The Disconnect Between Religion and Culture


Olivier Roy in Eurozine:

We Europeans live in secular societies and not in pre- or post-secular societies. Secularization has prevailed globally, even in Muslim countries. Of course, that does not mean that people have become irreligious. A society can consist of a majority of believers and still be secular, as in the United States.

In order to explain this assertion, which might sound paradoxical when the world is being shaken by the rise of the “Islamic State”, it will be necessary to discuss the changing nature of the link between culture and religion, and particularly the “de-culturation” of religion.

There are many different ways to define secularization. As a social phenomenon, it is not an abstract process; it is always the secularization of a given religion, whose nature changes as secularization unfolds. Common definitions of secularization include three elements.
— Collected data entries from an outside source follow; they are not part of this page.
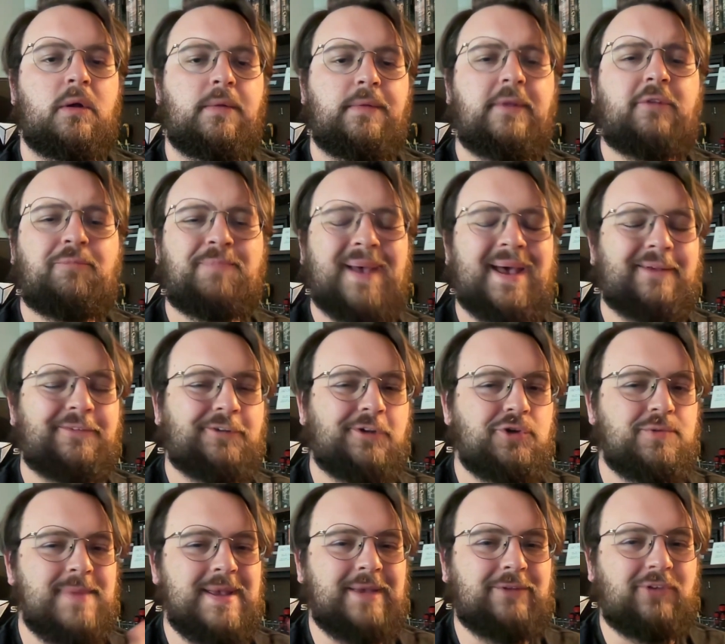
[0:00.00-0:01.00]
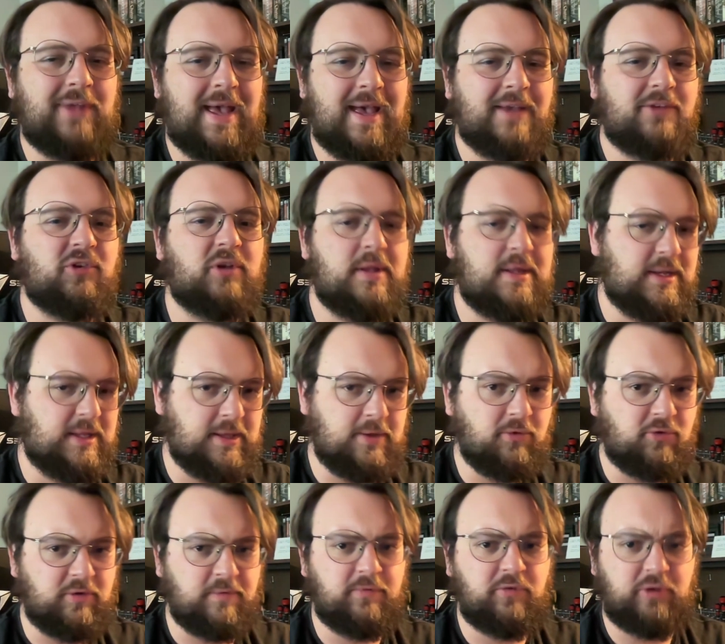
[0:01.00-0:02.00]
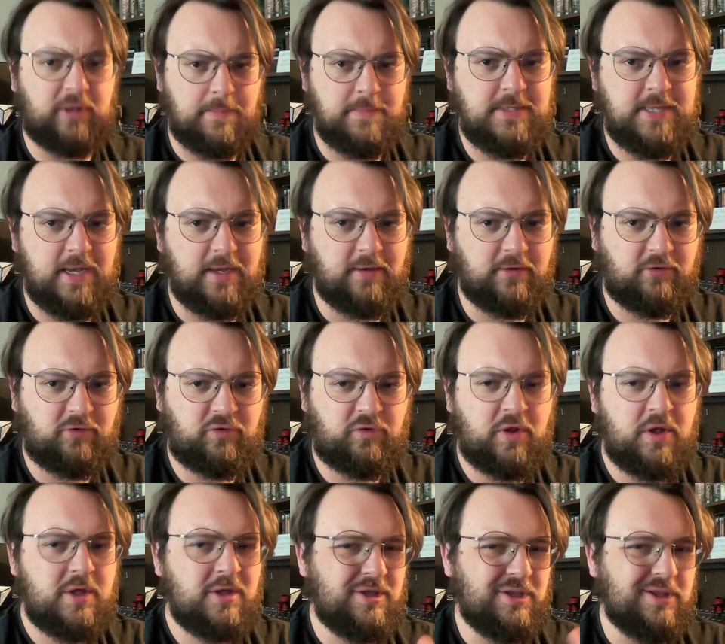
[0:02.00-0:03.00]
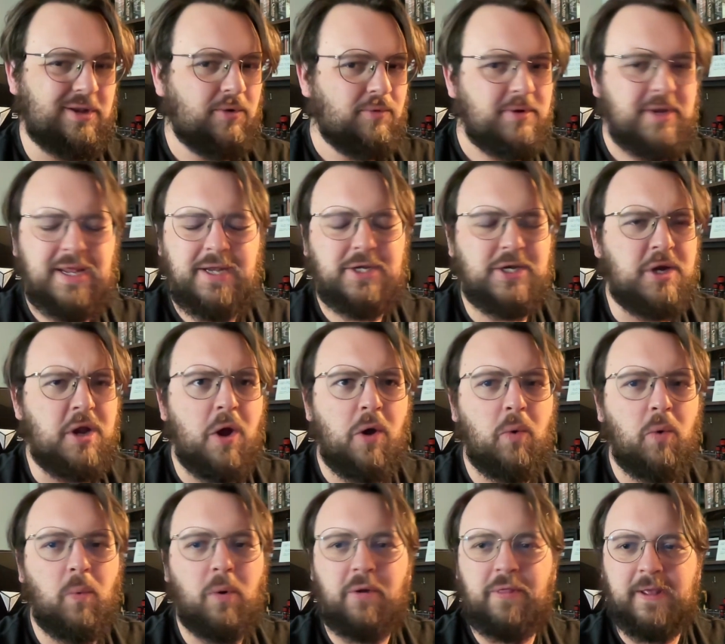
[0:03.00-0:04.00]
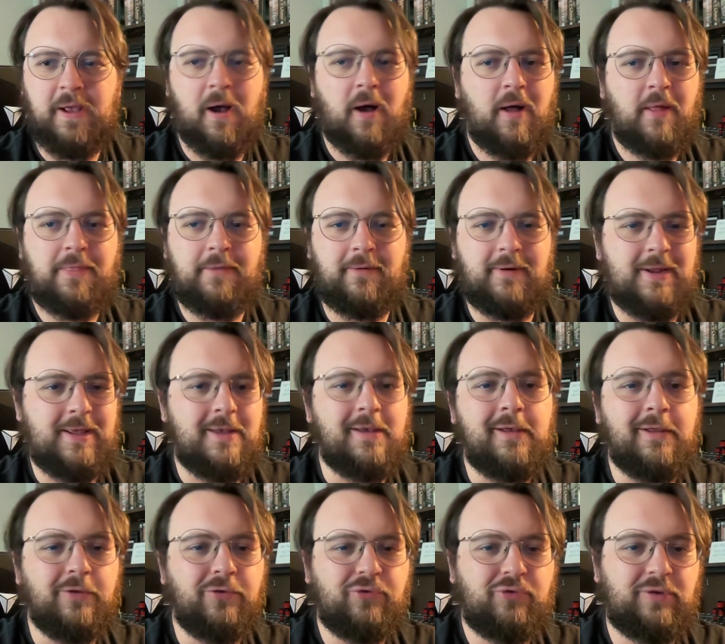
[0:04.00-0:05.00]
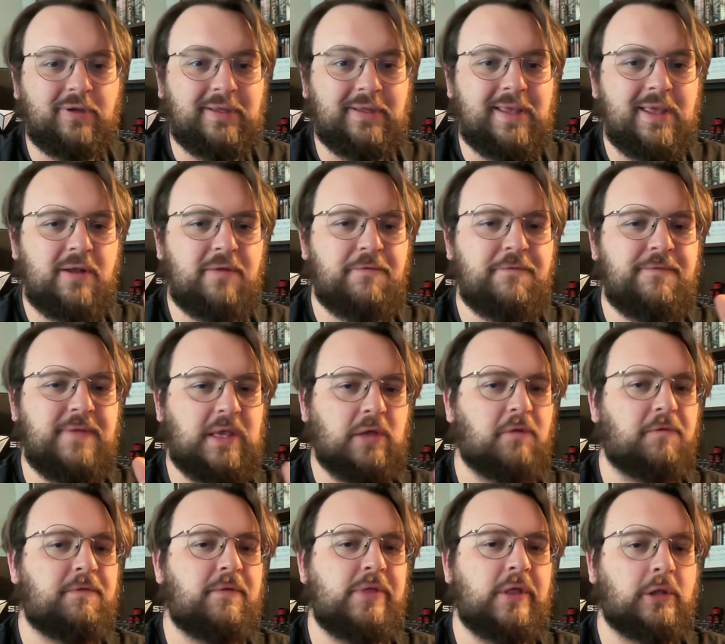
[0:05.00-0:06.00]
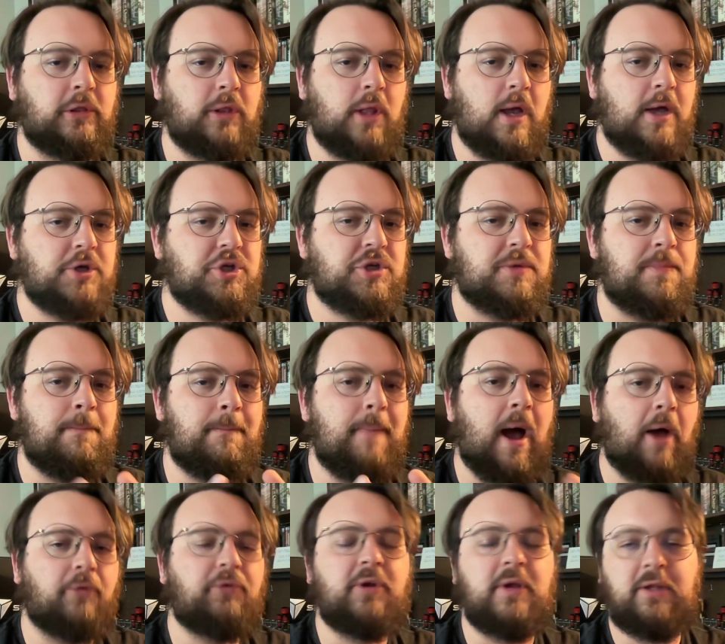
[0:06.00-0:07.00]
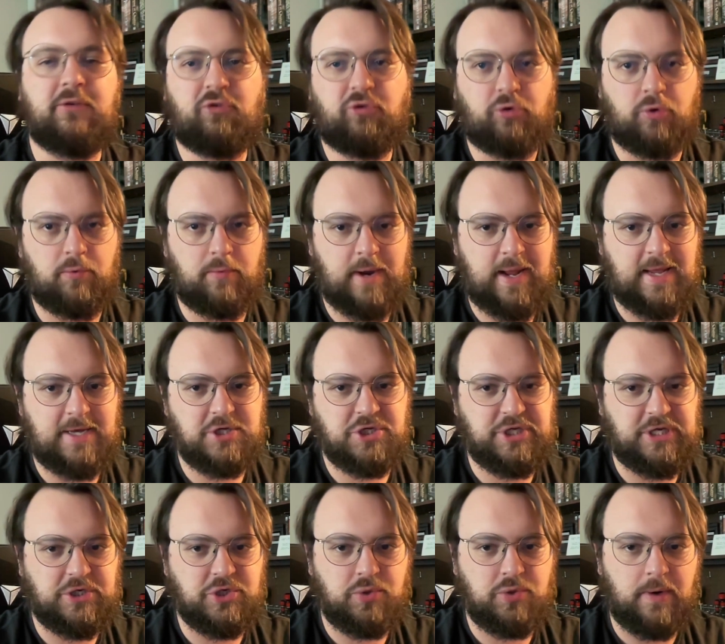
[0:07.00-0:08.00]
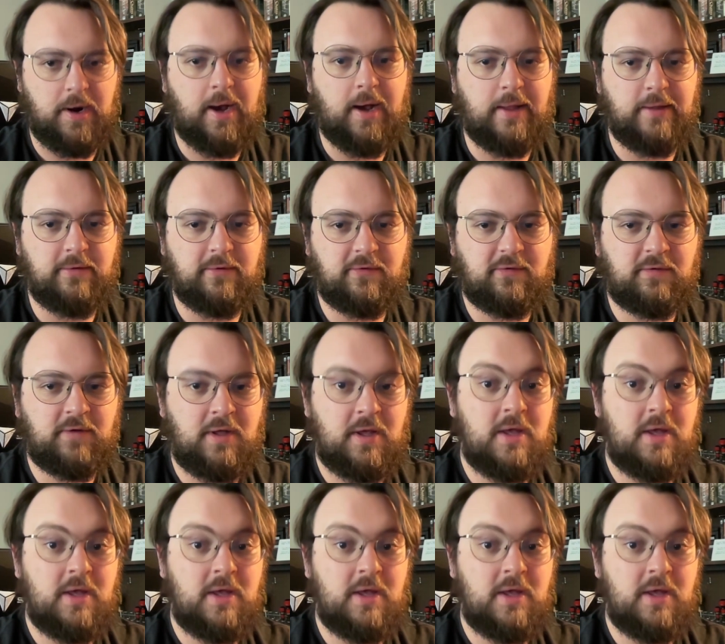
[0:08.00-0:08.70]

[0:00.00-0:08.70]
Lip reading: This passage makes excellent use of subtext. You don't need to know where the author is to get a feel for the lush, mountainous terrain she trods.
The first is the separation of state and religion, of politics and confession, without necessarily entailing a secularization of society. The United States is a good example: although there is a strong separation of church and state, levels of religiosity among the population are still high. The First Amendment of the American Constitution stresses both secularity and religious freedom. The second element in definitions of secularization is the decline in the influence of religious institutions in societies. Activities such as healthcare and education are now managed by the state or the private sector. In Europe, the churches have clearly withdrawn from the “management of society”.

The third element in definitions of secularization is what Max Weber called Entzauberung – the disenchantment of the world. This does not mean that people become atheists, but that they care less about religion. Religion no longer plays a major role in our everyday lives, even if we still consider ourselves part of a religious community. In this sense, secularization corresponds to the marginalization of religion in society, rather than its exclusion.

More here.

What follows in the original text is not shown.